Cultivable land size had significant and positive effect on household dietary diversity at 1% significance level. A 1 hectare increase in cultivable land size, ceteris paribus, would increase the score of dietary diversity by 34%. The possible justification found from FGD and field observation depicted that, in the study area households with large land size are more tended to variety of crops and also they have low sense of fearing for the risks. In particular, women are more tended to participate in home gardens and poultry, small ruminant production, if they own large land size. %. This result contradicts the finding of other authors (Adimasu and Huluka, 2019) and confirms the finding of (Nkegbe et al., 2017).

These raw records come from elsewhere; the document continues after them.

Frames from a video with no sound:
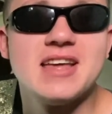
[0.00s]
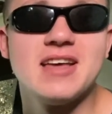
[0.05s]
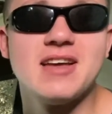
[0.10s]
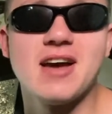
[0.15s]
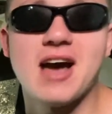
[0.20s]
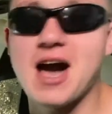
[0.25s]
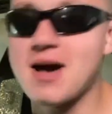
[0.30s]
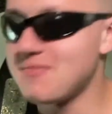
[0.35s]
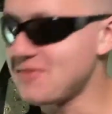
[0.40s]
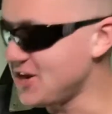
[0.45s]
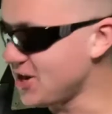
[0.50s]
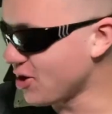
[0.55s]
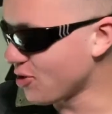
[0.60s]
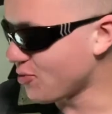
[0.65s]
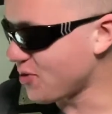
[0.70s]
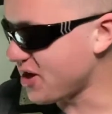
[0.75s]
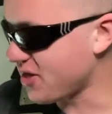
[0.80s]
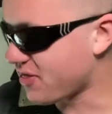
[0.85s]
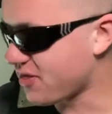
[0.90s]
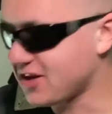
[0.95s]
I'm here
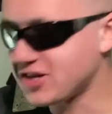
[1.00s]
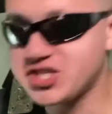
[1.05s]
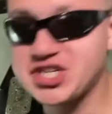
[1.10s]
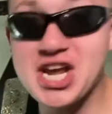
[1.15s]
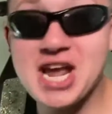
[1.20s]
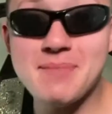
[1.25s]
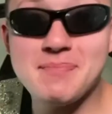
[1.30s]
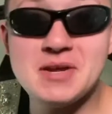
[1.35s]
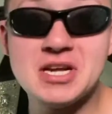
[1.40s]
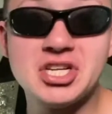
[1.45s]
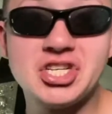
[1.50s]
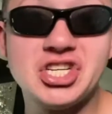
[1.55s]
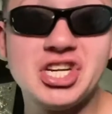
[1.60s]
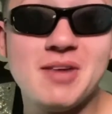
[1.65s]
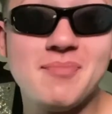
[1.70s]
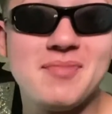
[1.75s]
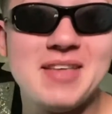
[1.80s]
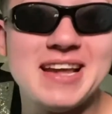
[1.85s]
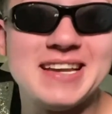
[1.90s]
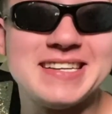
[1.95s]
with a
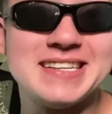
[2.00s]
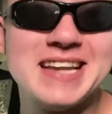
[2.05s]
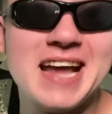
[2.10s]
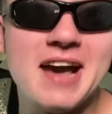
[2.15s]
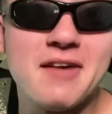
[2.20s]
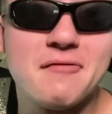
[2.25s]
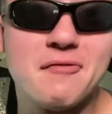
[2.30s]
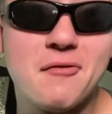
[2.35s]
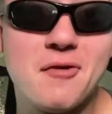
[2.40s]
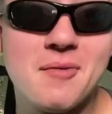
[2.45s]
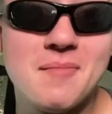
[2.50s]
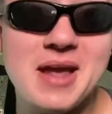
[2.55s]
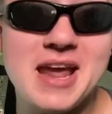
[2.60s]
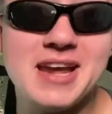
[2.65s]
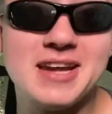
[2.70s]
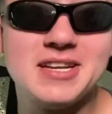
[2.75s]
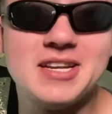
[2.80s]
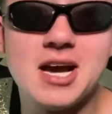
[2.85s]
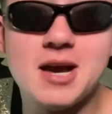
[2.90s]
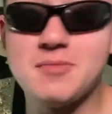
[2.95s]
championship that's not from
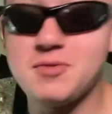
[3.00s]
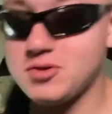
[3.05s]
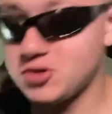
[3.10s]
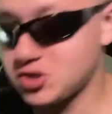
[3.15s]
AEW,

Livestock size had also positive and significant effect on household dietary diversity at 5% significance level. The coefficient value shows that, owning one additional livestock in TLU, ceteris paribus, the score of dietary diversity increases by 9.04%. Evidence from key informants also verified this result; thus, women who owned more livestock at household level had an opportunity of consuming livestock products like milk, butter, cheese and egg, and also accessing these products. The FGDs also argued the benefit of owning ox for plowing their own land and other’s land for share farming; thereby they can produce variety food. Similarly, Abera et al. (2020) corroborated the positive effect of livestock ownership on HDD.
On other hand, distance from closest market had negative and significant effect on household dietary diversity at 5% significance level. The coefficient value indicates that, as it take 1 more hours for women to arrive the closest market, ceteris paribus, the score of dietary diversity decreases by 31%. The focus group discussants argued that, women who reside near to the market are more accessible to the market information, low transaction costs in terms of time and money, and these enabled them to diversify their income source. Further, women spend more proportion of their income on family food requirement as compared to the income earned by their husbands. This was also reasoned out by the findings of Kassie et al. (2015) and Thomas (2020).